I crashed my car when tired - a wake up call to take better care of myself

EarringsandLipstick · 19/09/2021 11:26

@ManifestDestinee

You shouldn't have been glugging the stuff. A surprisingly small additional dose can have ramifications and needs checking. In Ireland, we often call the National Poisons helpline. You'll be advised what to watch for

National poisons would tell you that a double dose is fine and not harmful.

Funnily enough they didn't. They suggested a specific plan for monitoring days child & called me back later. All was fine. I wasn't worried at all, I actually only called as my pharmacist sister suggested I should.
Faevern · 19/09/2021 11:27

We all make mistakes.
One hour sleep in two days though when there’s two of you?

Biancadelrioisback · 19/09/2021 11:27

@ManifestDestinee

Well they made us take DS into hospital after a double dose to be checked out. Certainly didn't think it was fine or not harmful

Well ,there was no need to. And then the hospital told you that it was fine and not harmful? Your kid was in fact fine and unharmed?

They kept him in under supervision for several hours as apparently it can have delayed side effects. He was poorly at the time and they said that they couldn't definitely say if the extra dose made him ill or not as the symptoms were pretty much what he had anyways. After observation we were allowed to take him home. No long term affects.
ScribblingPixie · 19/09/2021 11:27

I'm so pleased your son is fine & it turned out not to be a big deal. Get some sleep, both of you. Don't spend time online fretting when you could be resting your eyes and brain!

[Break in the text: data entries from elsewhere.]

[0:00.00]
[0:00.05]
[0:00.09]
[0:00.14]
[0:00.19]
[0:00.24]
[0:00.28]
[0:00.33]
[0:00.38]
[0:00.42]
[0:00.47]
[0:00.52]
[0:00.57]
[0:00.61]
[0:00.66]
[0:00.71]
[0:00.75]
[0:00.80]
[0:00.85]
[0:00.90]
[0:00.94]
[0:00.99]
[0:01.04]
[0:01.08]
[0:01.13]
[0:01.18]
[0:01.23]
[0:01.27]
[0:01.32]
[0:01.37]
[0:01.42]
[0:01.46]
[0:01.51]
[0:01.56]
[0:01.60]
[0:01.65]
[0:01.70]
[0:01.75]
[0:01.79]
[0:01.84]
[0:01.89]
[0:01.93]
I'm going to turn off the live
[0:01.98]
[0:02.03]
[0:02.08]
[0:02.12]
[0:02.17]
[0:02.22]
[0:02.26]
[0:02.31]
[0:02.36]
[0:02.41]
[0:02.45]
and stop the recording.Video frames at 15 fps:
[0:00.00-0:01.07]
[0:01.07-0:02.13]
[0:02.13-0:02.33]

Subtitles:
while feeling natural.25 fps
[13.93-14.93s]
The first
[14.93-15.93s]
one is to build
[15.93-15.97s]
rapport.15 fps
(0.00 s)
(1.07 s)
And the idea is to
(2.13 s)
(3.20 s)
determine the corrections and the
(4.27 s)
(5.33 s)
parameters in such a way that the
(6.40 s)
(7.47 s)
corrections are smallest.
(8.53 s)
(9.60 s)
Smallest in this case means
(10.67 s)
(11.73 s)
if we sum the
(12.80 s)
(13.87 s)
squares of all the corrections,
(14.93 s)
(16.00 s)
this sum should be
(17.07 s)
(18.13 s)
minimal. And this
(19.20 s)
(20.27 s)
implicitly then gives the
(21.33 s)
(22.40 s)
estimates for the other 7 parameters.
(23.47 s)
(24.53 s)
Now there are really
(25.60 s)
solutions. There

EarringsandLipstick · 19/09/2021 11:28

@ManifestDestinee

Well they made us take DS into hospital after a double dose to be checked out. Certainly didn't think it was fine or not harmful

Well ,there was no need to. And then the hospital told you that it was fine and not harmful? Your kid was in fact fine and unharmed?

Er, if the helpline felt there was a need, well then there was.

The fact that all was well was a good thing but it doesn't negate the importance of checking & following up.

You sound like you've knowledge of the area so you'll be aware that damage / effects won't be immediately apparent in some situations.

Strawbsaturno · 19/09/2021 11:29

@Bluntness100

To be fair you were trying to share the blame, there was no miscommunication between you both. You’re likely both tired, let it go
FFD @Bluntness100 is there any need for this???! Try having some empathy for once 🙄
Biancadelrioisback · 19/09/2021 11:29

So no, the hospital did not say it was fine and not harmful.